- [ACTIVITY]:
Output, exactly as written, the lines below starting at the line containing "[2:03.60-2:04.60]" and ending at the line containing "Transcript: So let's". Drop the pictures and keep both end lines.

- [TASK MATERIAL]:
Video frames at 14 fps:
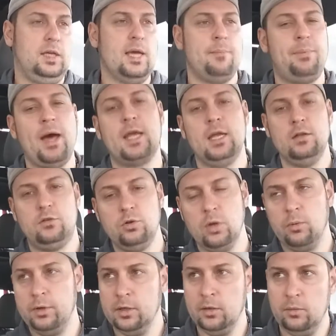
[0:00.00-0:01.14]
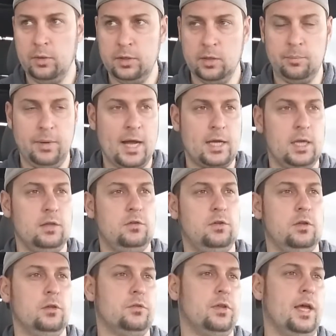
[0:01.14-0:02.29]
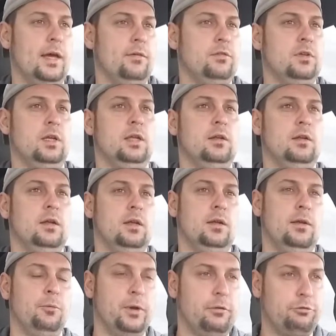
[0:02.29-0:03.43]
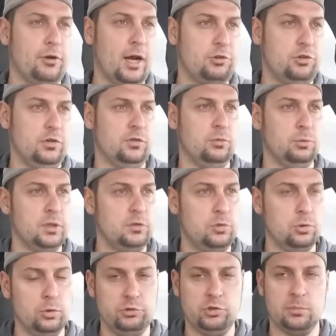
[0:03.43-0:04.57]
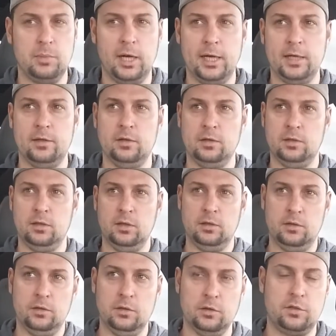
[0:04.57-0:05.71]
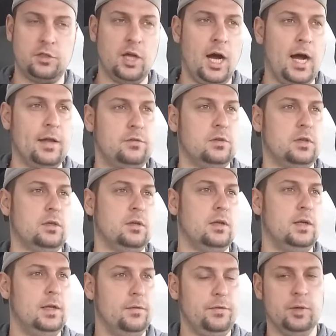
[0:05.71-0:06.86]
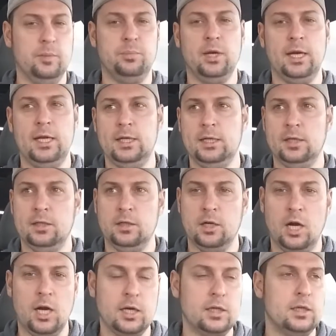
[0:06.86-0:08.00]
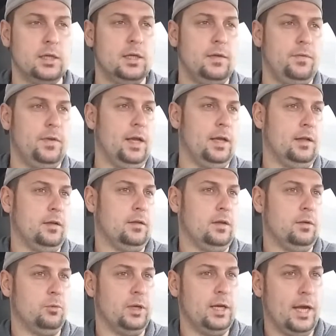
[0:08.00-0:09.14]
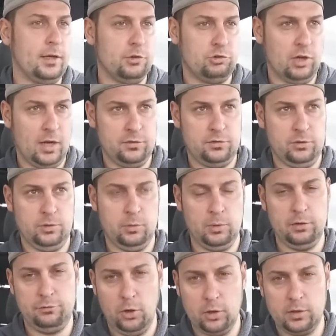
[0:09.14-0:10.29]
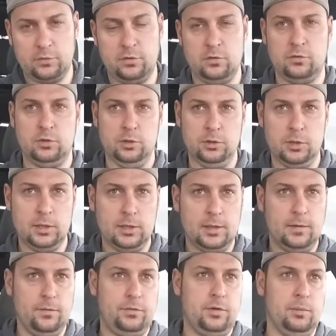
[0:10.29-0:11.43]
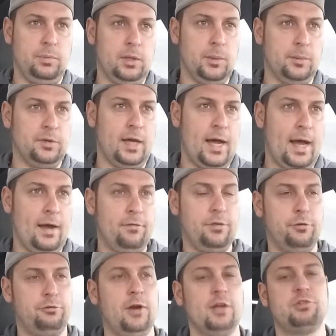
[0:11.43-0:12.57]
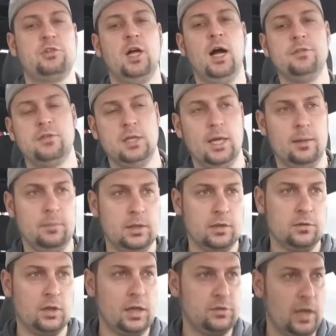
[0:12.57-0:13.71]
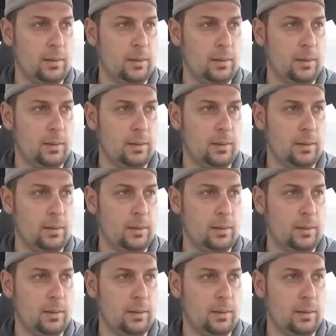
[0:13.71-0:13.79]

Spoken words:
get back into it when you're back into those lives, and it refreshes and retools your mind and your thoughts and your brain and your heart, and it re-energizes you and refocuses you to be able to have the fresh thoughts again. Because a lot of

==

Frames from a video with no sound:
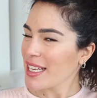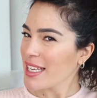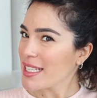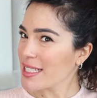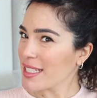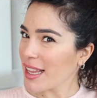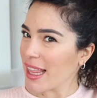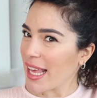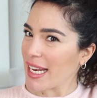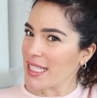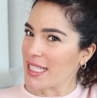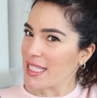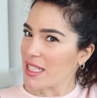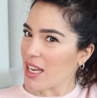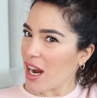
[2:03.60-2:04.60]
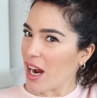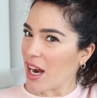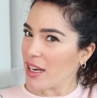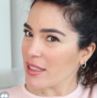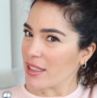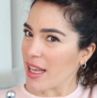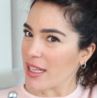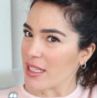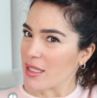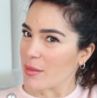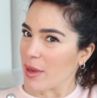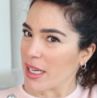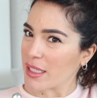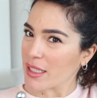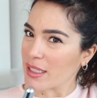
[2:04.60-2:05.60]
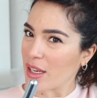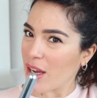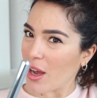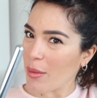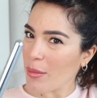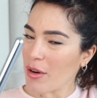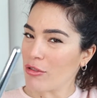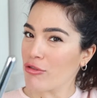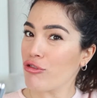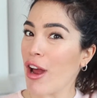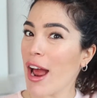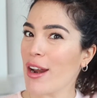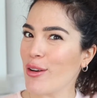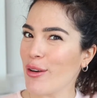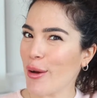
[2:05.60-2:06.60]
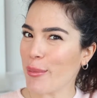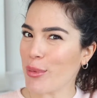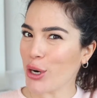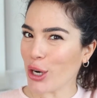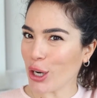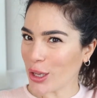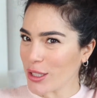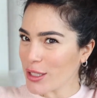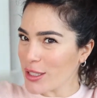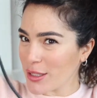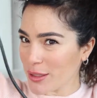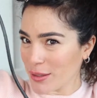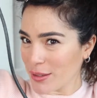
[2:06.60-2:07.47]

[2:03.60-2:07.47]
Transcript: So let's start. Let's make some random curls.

---

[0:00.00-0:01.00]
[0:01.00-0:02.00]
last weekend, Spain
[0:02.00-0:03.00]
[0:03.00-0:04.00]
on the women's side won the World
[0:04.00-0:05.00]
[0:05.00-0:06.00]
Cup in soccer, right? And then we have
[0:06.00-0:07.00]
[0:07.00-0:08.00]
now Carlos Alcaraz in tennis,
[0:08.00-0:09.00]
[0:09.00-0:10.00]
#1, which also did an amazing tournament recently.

- [TASK OUTPUT]:
[2:03.60-2:04.60]
[2:04.60-2:05.60]
[2:05.60-2:06.60]
[2:06.60-2:07.47]

[2:03.60-2:07.47]
Transcript: So let's start. Let's make some random curls.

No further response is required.